Unfortunately for elites, future decades will likely be precarious for them as well, even for the portion who are pushing for oligarchy (see the main post in darkcashnet.net for their identities). The demand required by the economic system to generate their riches comes mostly from consumer spending—more than two-thirds in the US and more than 60% in other developed countries. If jobs are automated away, consumers will lack the purchasing power necessary to drive this demand, and a fundamental restructuring of our economic rules will be required. If this occurs, some form of direct redistribution of purchasing power will become essential if economic growth is to continue.
The author, a Silicon Valley CEO, believes the most likely solution to restore purchasing power is likely to be some form of basic income guarantee, such as by returns from a centrally managed sovereign wealth fund. For example, a $10,000 annual basic income would require new revenue of about $1 trillion after adjustment for reducing or eliminating numerous antipoverty programs. Since ever more taxable income is rising to the very top, taxation should be restructured to mirror the income distribution.
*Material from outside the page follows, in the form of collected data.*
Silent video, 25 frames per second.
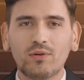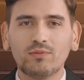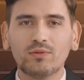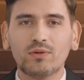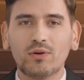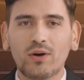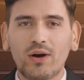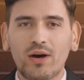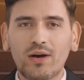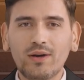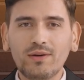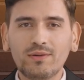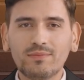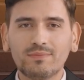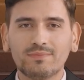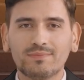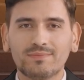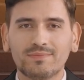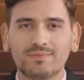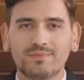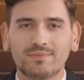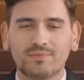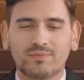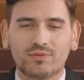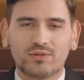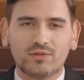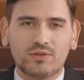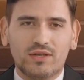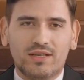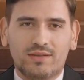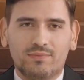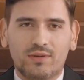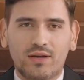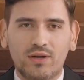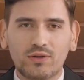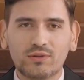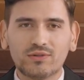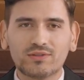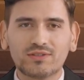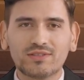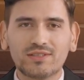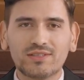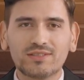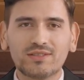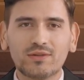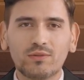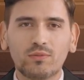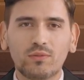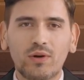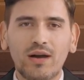Overall, DreamHost
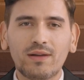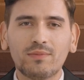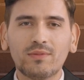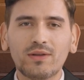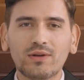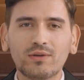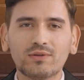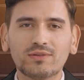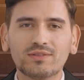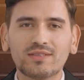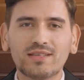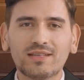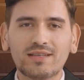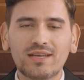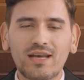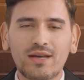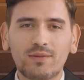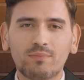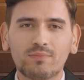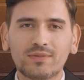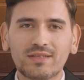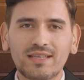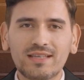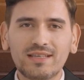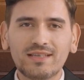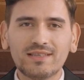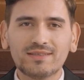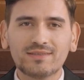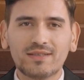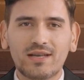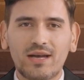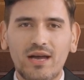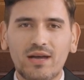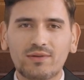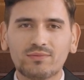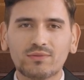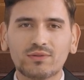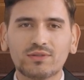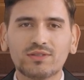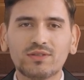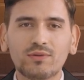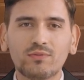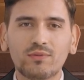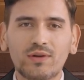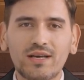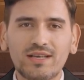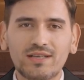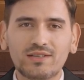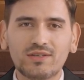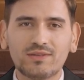is a web hosting company that offers a
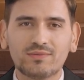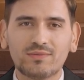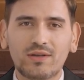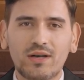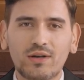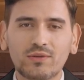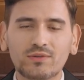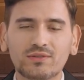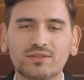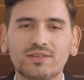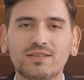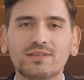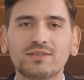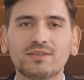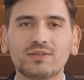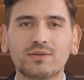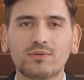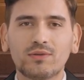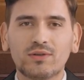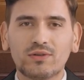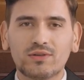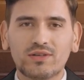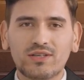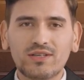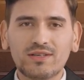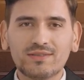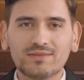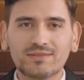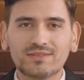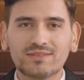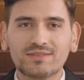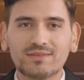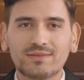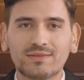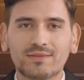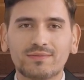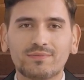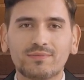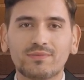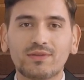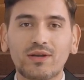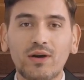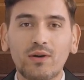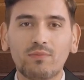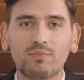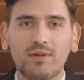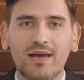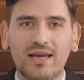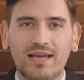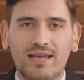range of hosting solutions,
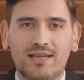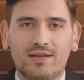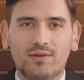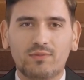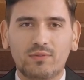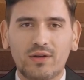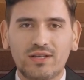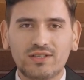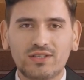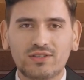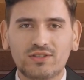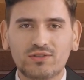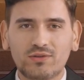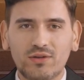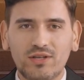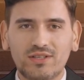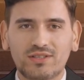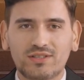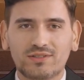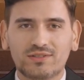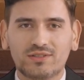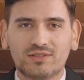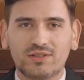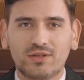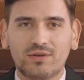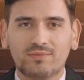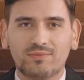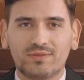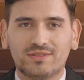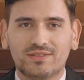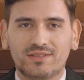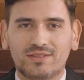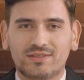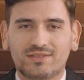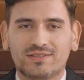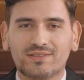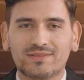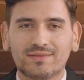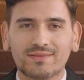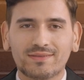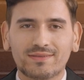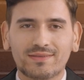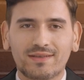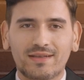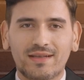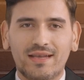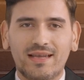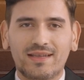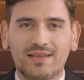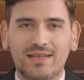domain registration services,
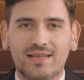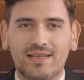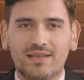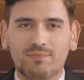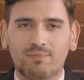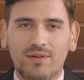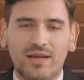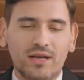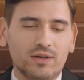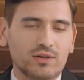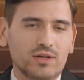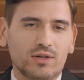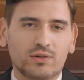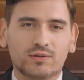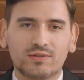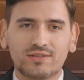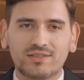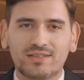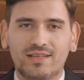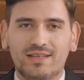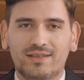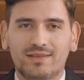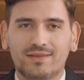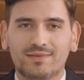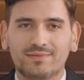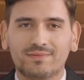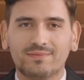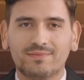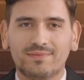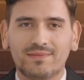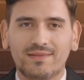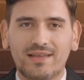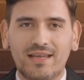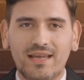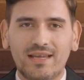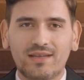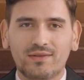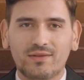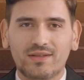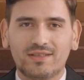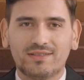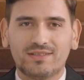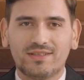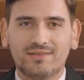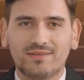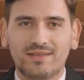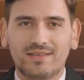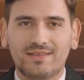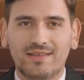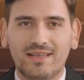and email hosting, catering
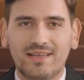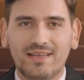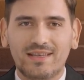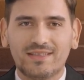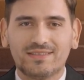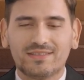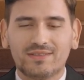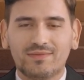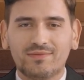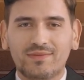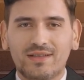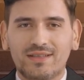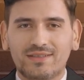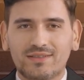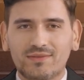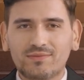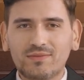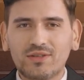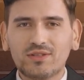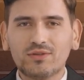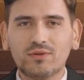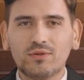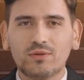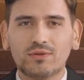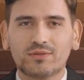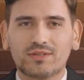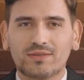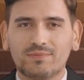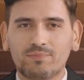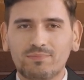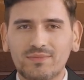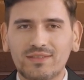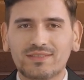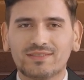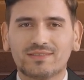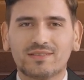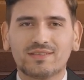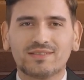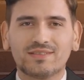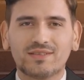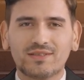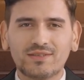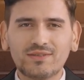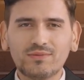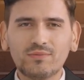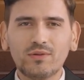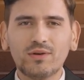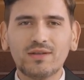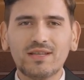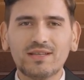to the needs of individuals and
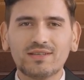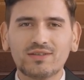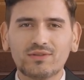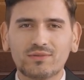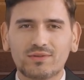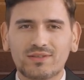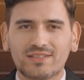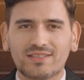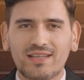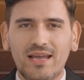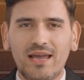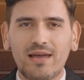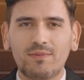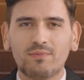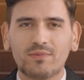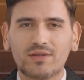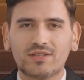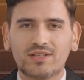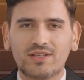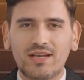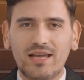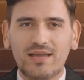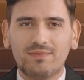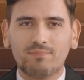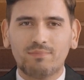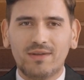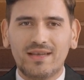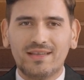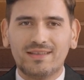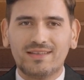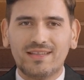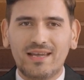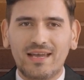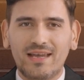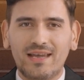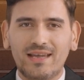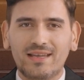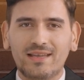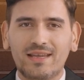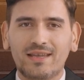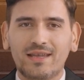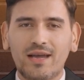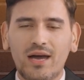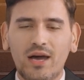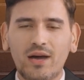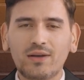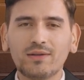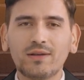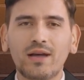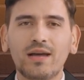businesses looking to establish and maintain an
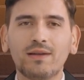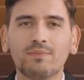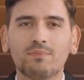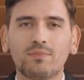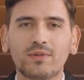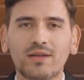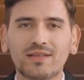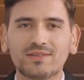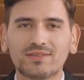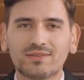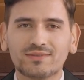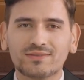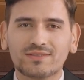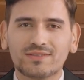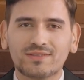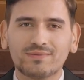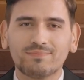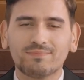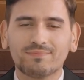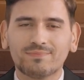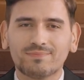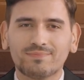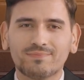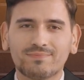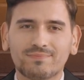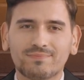online presence.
In addition to concern for the health of an economy with extreme inequality, there is the moral question of whether a tiny elite should be able to, in effect, capture ownership of society’s accumulated technological capital. Today’s innovations do not really compare to the groundbreaking work of pioneers like Alan Turing and John von Neumann. The computer technology that makes automation possible exists in some measure because millions of middle-class taxpayers supported federal funding for basic research in the decades following World War II. Hence, the general public has a legitimate claim on the returns of decades of enormous incremental development that it supported, particularly when the dysfunctional nature of the alternative is considered.